## [Problem requirements]
Your answer must be the records below, given again exactly, with no pictures in it.

## [Excerpted data]

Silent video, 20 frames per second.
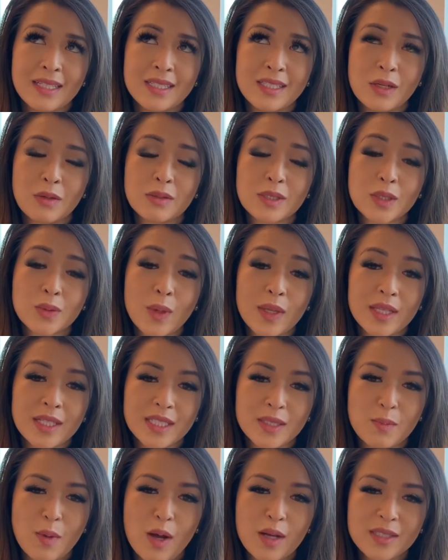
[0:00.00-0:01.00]
"Don't sweat the
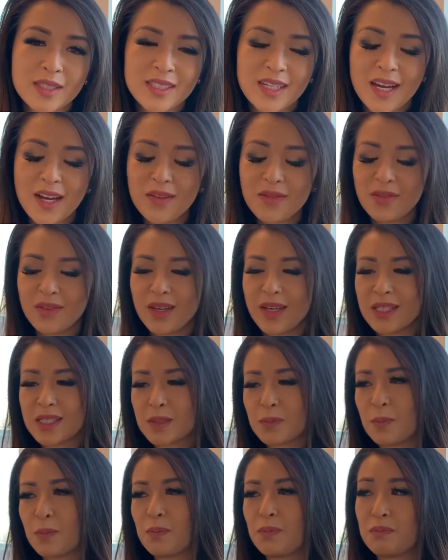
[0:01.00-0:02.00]
small stuff."
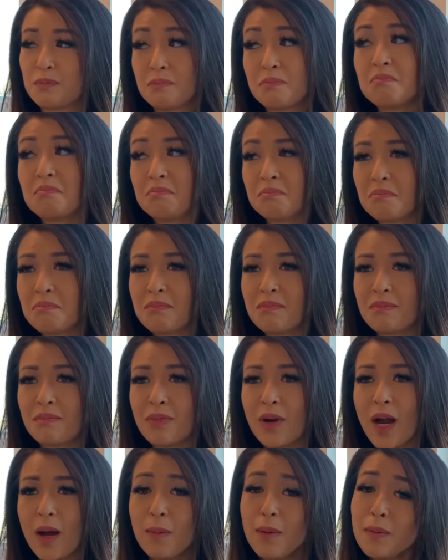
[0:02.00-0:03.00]
It's
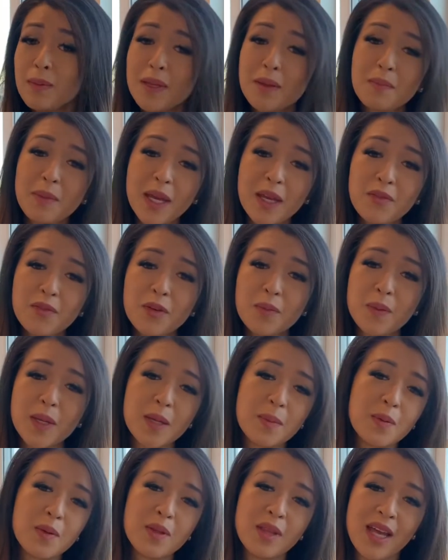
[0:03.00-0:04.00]
probably made for
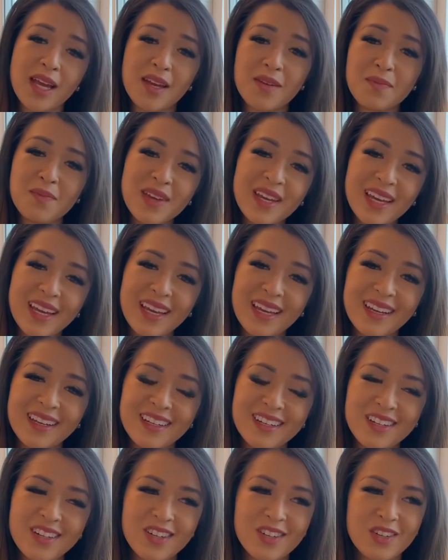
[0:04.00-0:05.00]
people like me
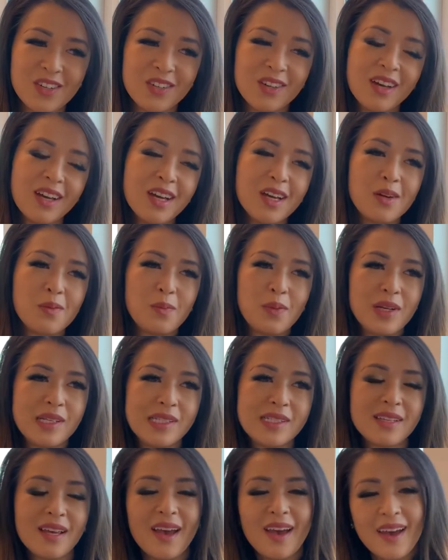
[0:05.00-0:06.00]
who
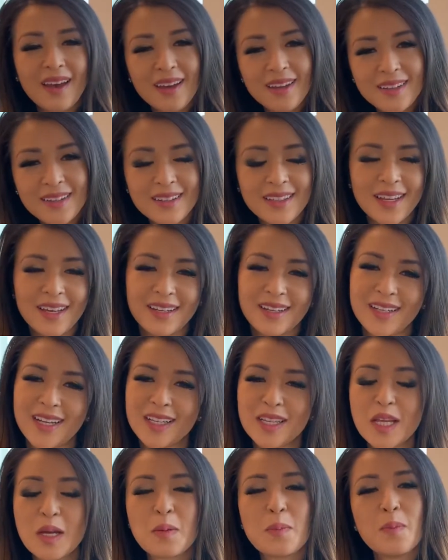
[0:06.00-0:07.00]
pretend that
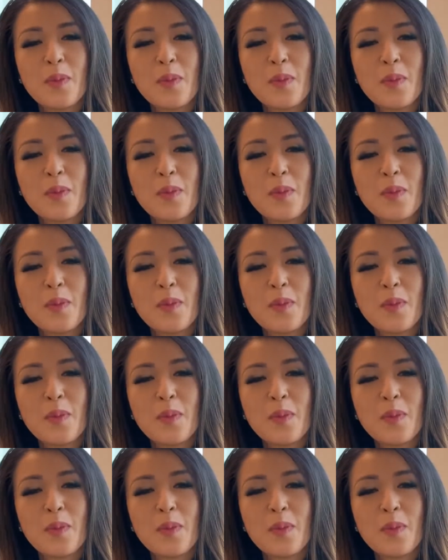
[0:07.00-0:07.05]
nothing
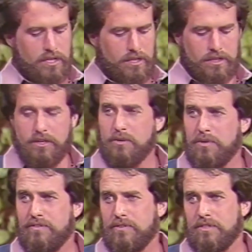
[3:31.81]
and Larry
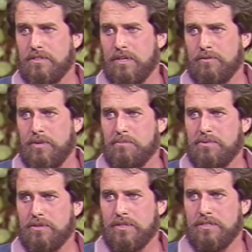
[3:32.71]
Weaver and, and Ray
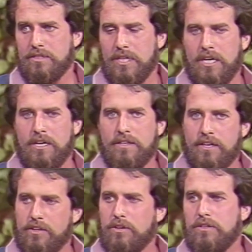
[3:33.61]
Perkins. Dan Perkins, right?
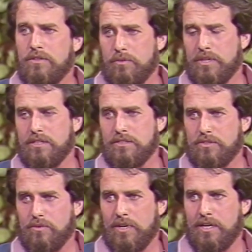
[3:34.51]
They know the New England
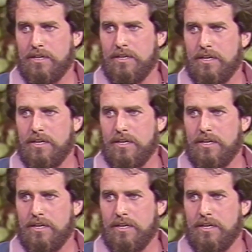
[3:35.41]
squad.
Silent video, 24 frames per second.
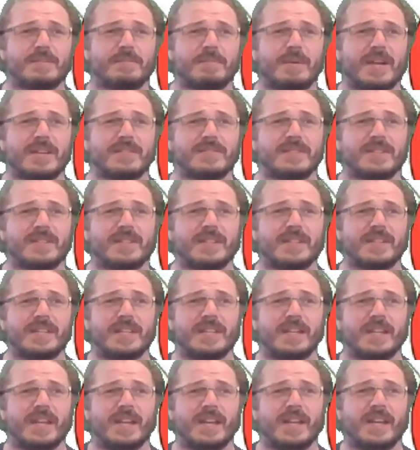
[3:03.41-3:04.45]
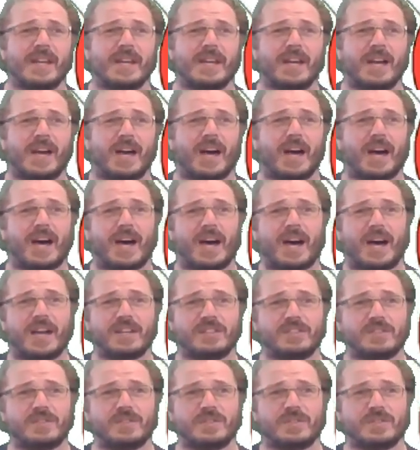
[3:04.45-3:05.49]
basically
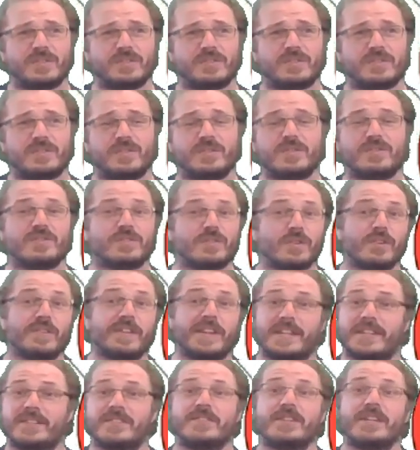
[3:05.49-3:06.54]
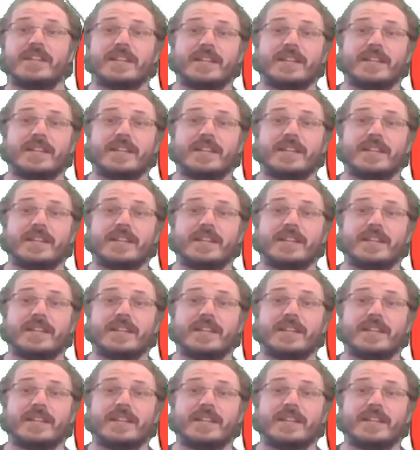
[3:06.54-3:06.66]
used to store energy.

## [Finished task]
Silent video, 20 frames per second.
[0:00.00-0:01.00]
"Don't sweat the
[0:01.00-0:02.00]
small stuff."
[0:02.00-0:03.00]
It's
[0:03.00-0:04.00]
probably made for
[0:04.00-0:05.00]
people like me
[0:05.00-0:06.00]
who
[0:06.00-0:07.00]
pretend that
[0:07.00-0:07.05]
nothing
[3:31.81]
and Larry
[3:32.71]
Weaver and, and Ray
[3:33.61]
Perkins. Dan Perkins, right?
[3:34.51]
They know the New England
[3:35.41]
squad.
Silent video, 24 frames per second.
[3:03.41-3:04.45]
[3:04.45-3:05.49]
basically
[3:05.49-3:06.54]
[3:06.54-3:06.66]
used to store energy.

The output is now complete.